**RECORDS FOR THE TASK**:
-=-=-=-=-

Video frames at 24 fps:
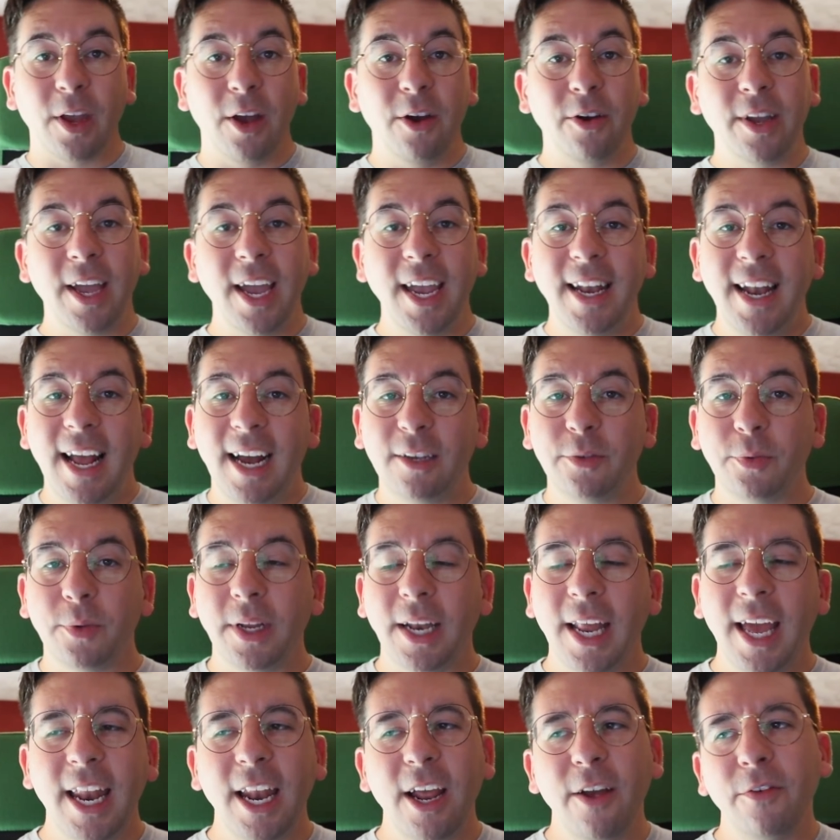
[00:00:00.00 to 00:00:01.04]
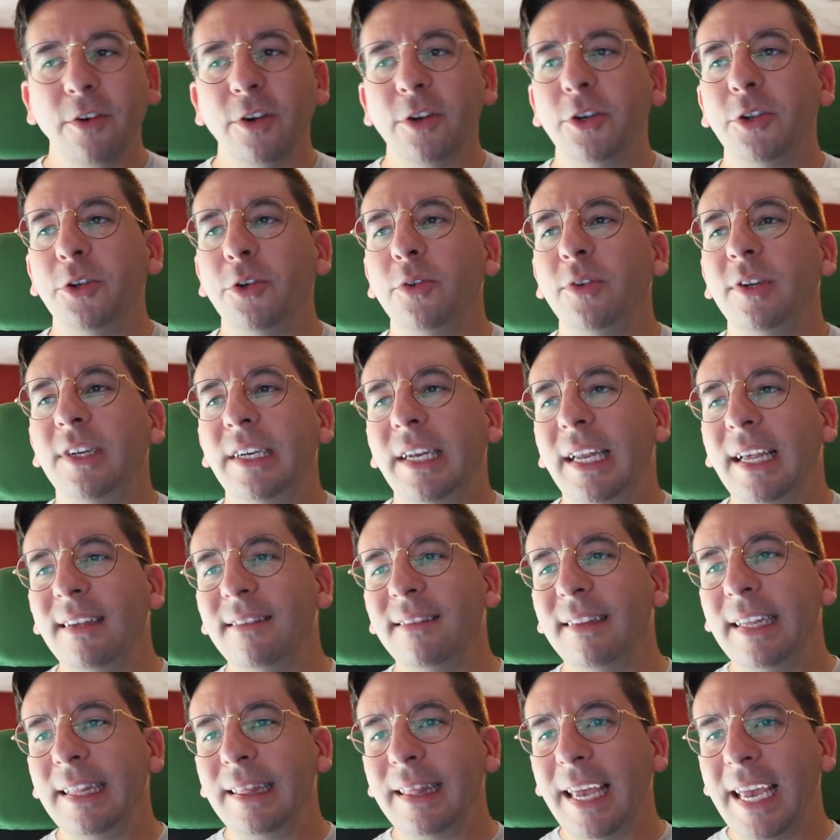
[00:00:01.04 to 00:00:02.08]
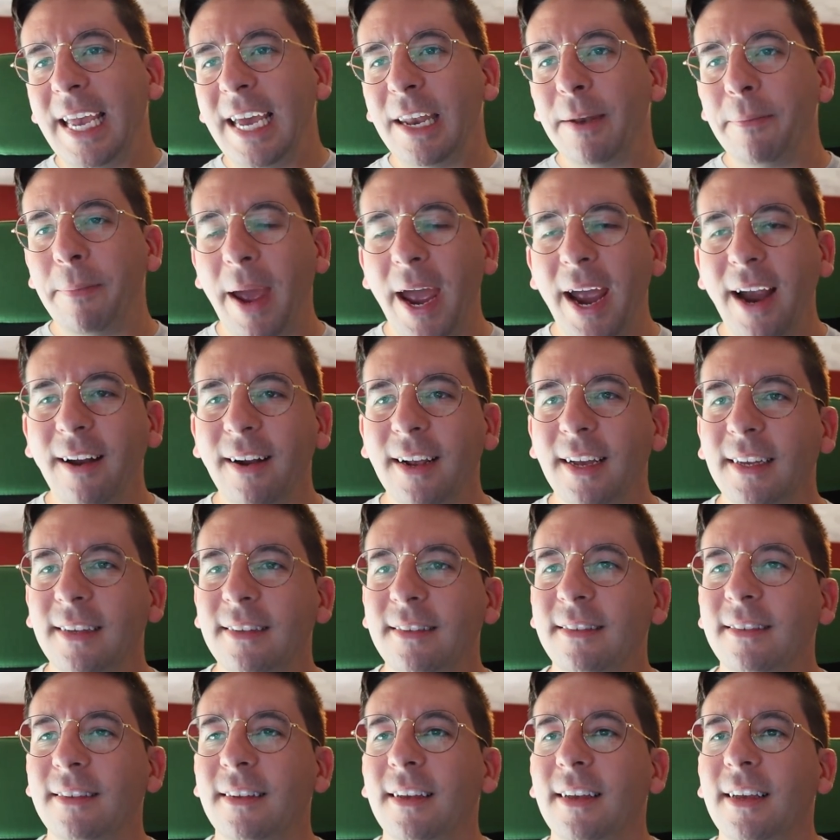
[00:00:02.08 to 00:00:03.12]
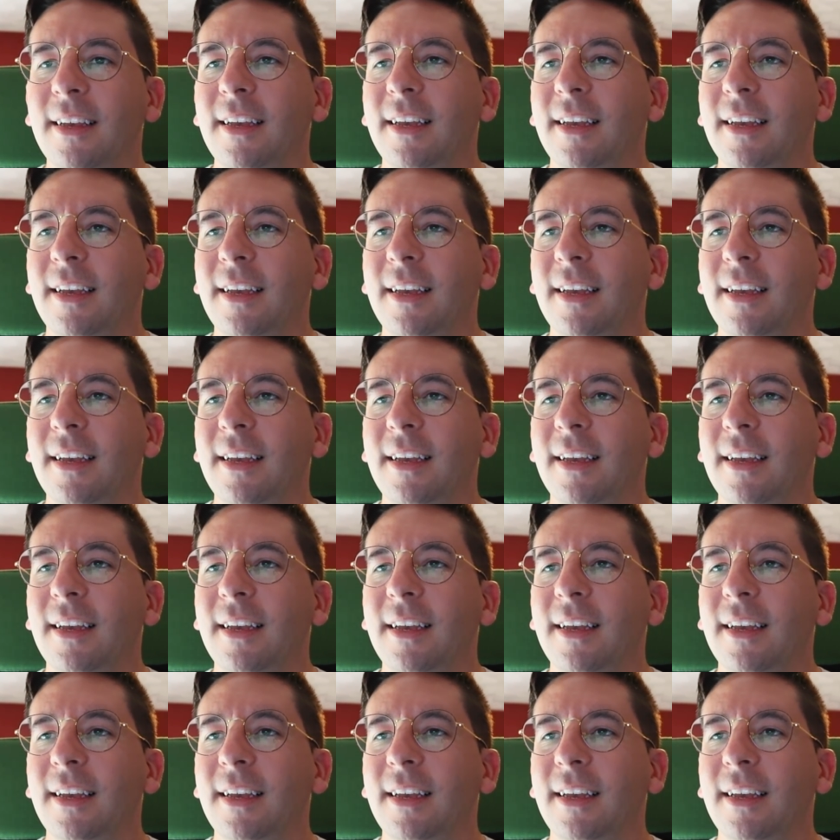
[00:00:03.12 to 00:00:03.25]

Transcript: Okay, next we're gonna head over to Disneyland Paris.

-=-=-=-=-

**YOUR TASK**:
Retype the line containing "[00:00:01.04 to 00:00:02.08]" and each line after it through the last line of the entries above, exactly, with no pictures and nothing else.

**TASK RESPONSE**:
[00:00:01.04 to 00:00:02.08]
[00:00:02.08 to 00:00:03.12]
[00:00:03.12 to 00:00:03.25]

Transcript: Okay, next we're gonna head over to Disneyland Paris.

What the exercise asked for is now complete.